▸ **Exercise**: Apart from the images, reproduce every record word for word.
*** The data
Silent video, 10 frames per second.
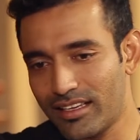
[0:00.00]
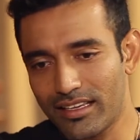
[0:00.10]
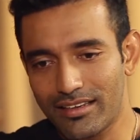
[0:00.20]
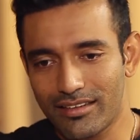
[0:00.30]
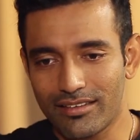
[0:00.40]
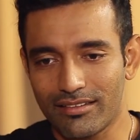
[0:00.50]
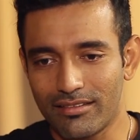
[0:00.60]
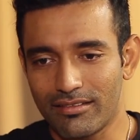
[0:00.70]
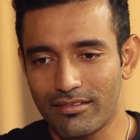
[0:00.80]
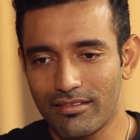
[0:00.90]
And
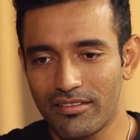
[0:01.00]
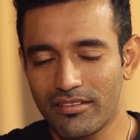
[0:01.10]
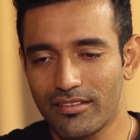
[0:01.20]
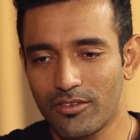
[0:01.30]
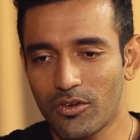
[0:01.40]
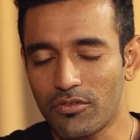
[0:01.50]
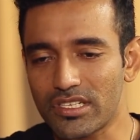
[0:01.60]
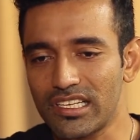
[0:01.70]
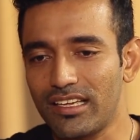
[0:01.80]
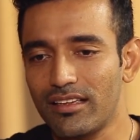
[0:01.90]
uh,
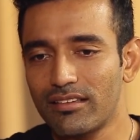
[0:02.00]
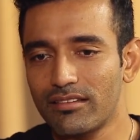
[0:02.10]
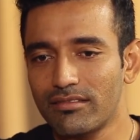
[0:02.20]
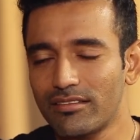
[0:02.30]
obviously,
******
▸ **Exercise solution**:
Silent video, 10 frames per second.
[0:00.00]
[0:00.10]
[0:00.20]
[0:00.30]
[0:00.40]
[0:00.50]
[0:00.60]
[0:00.70]
[0:00.80]
[0:00.90]
And
[0:01.00]
[0:01.10]
[0:01.20]
[0:01.30]
[0:01.40]
[0:01.50]
[0:01.60]
[0:01.70]
[0:01.80]
[0:01.90]
uh,
[0:02.00]
[0:02.10]
[0:02.20]
[0:02.30]
obviously,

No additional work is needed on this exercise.